Cliff Hacks Things.

Tuesday, December 09, 2008

Linear-scan register allocator adapted

I've adapted the SSA Linear-Scan allocator, originally designed by Mössenböck and Pfeiffer for Hotspot, for my Propeller Java compiler.

It has some advantages:

  1. It's simple.

  2. It's fast.

  3. It does a pretty good job.

  4. It can deal with destructive arithmetic ops (as in the Propeller) and pre-colored registers (as in calling conventions) easily.



Handling pre-colored registers well is particularly important to me, since I'm trying to do all lowering and allocation without leaving SSA. This includes the calling conventions. With this algorithm, it's a matter of

  • Before each call, insert extra movs to clone each argument value.

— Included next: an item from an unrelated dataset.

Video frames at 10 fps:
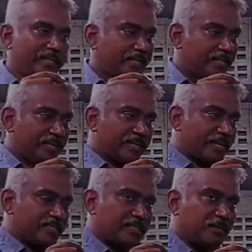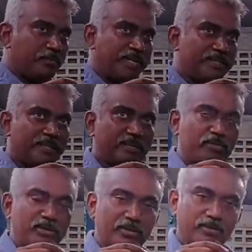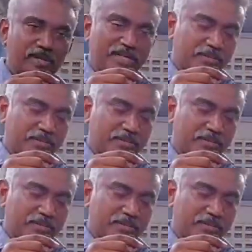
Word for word: நீங்கள் ரியர் ஆக்சில் ப்ரீத்தர்னு ஒன்று இருக்கும்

Pre-color these clone values with the appropriate registers in the calling convention.

  • After each call, rewrite the return value to go into a temporary, which is pre-colored with the returned-result register, and which gets immediately mov-d to the right value.

  • Rely on the phi-equivalence coalescing algorithm (still adapted from Pereira) to merge the non-interfering values and eliminate the copies.

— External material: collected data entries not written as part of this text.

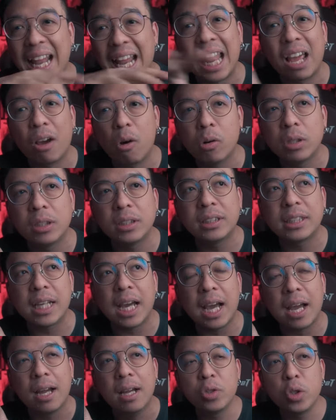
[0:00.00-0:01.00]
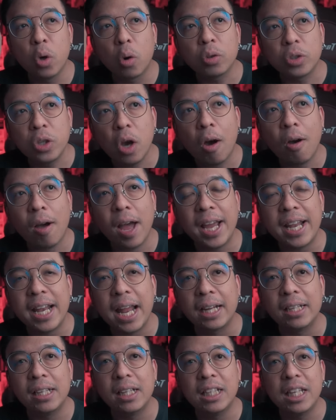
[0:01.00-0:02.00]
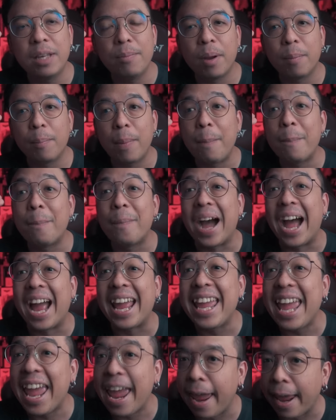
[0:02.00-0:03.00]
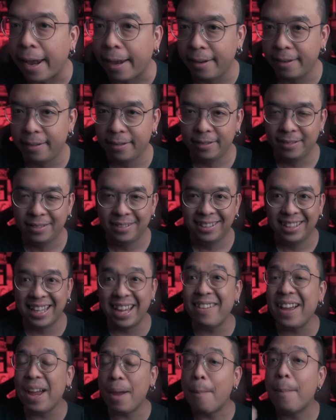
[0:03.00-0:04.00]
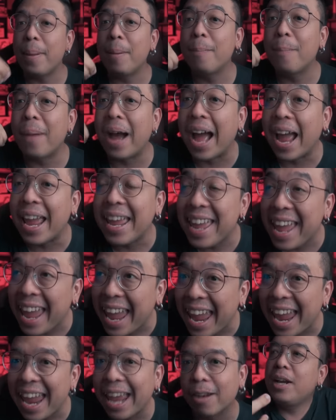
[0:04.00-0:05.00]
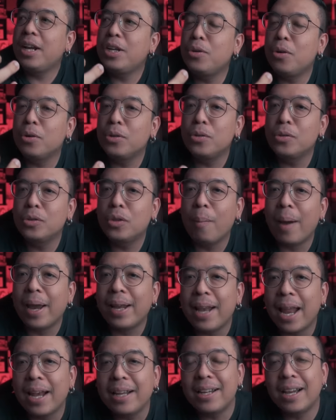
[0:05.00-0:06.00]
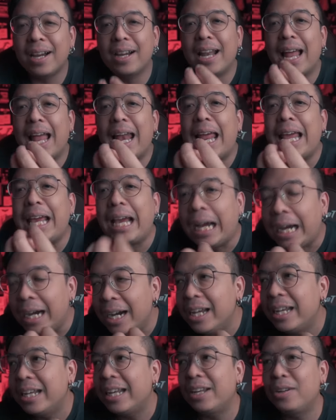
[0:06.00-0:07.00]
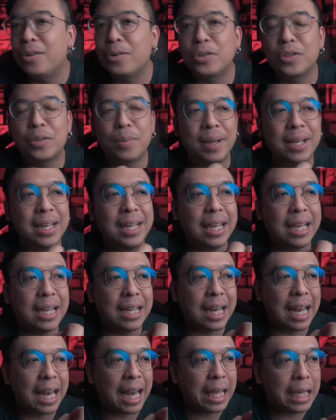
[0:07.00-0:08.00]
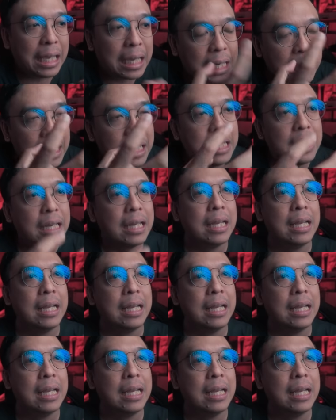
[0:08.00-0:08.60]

หลาย ๆคนจะยกย่องให้หนังเรื่องนี้เหมือนเป็นหมายเหตุเห็นไหม เป็นหมายเหตุ ในช่วงยุคสมัยนั้นเกิดอะไรขึ้น ในช่วงยุคสมัยนี้เกิดอะไรขึ้น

I've altered Pereira's algorithm to deal with the "join families" that Mössenb&oml;/Pfeiffer generate. (Arguably in doing so I've recreated their coalesce algorithm, but hey.)

Here's a new test function with some interfering values:

public int function(int x) {
int y = 1;
int z = 0;

while (y < x) {
z = y;
y++;
}

return z;
}


And here's the new output with the new register allocator and dramatically better interference analysis. Note that I don't actually build an interference graph at any point; not sure if this is going to come back to bite me.

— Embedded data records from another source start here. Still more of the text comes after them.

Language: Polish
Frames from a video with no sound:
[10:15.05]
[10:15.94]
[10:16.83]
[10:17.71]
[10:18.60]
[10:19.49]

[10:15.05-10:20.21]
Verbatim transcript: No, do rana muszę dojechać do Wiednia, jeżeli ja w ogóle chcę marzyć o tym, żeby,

Remember that the code runs backwards.

method$:L27312399
IF_ALWAYS JMPRET prim_return_ret, #prim_return

long @method$:L27312399
long @method$:L11631043
IF_ALWAYS JMPRET prim_jmplt_ret, #prim_jmplt
method$:L10840700
IF_ALWAYS CMPS lmmr10, lmmr1

long @method$:L10840700
IF_ALWAYS RDWORD PC, PC
IF_ALWAYS ADD lmmr10, #1
IF_ALWAYS MOV lmmr10, lmmr10
method$:L11631043
IF_ALWAYS MOV lmmr0, lmmr10

long @method$:L10840700
IF_ALWAYS RDWORD PC, PC
IF_ALWAYS MOV lmmr0, #0
method
method$:L29315749
IF_ALWAYS MOV lmmr10, #1


lmmr0 and lmmr1 are the two function arguments (x and this). We smash this almost immediately, reusing lmmr0 to hold z, since it's the register used to return values from functions.

One of these days it would be fun to take a class in this stuff, I think. These are neat problems.

Labels: , ,

Sunday, December 07, 2008

Adapting propasm for the Pilgrim LMM

Last night, I replaced my Java compiler's hacked code generator with one based around propasm.

Unfortunately, propasm had some baked-in assumptions that gave me some trouble, so I had to rewrite it. The rewrite will go into SVN as soon as it reaches feature-parity. It's a lot simpler now and provides an API for extensible image generation -- which is the feature I needed today.

You see, I'm targeting Phil Pilgrim's adaptation of the LMM, which is the only one with 16-cycle constant execution for register-register instructions. (I developed it independently at Hobee's one night, but it looks like Phil did it first, so as far as I'm concerned it's the Pilgrim LMM.)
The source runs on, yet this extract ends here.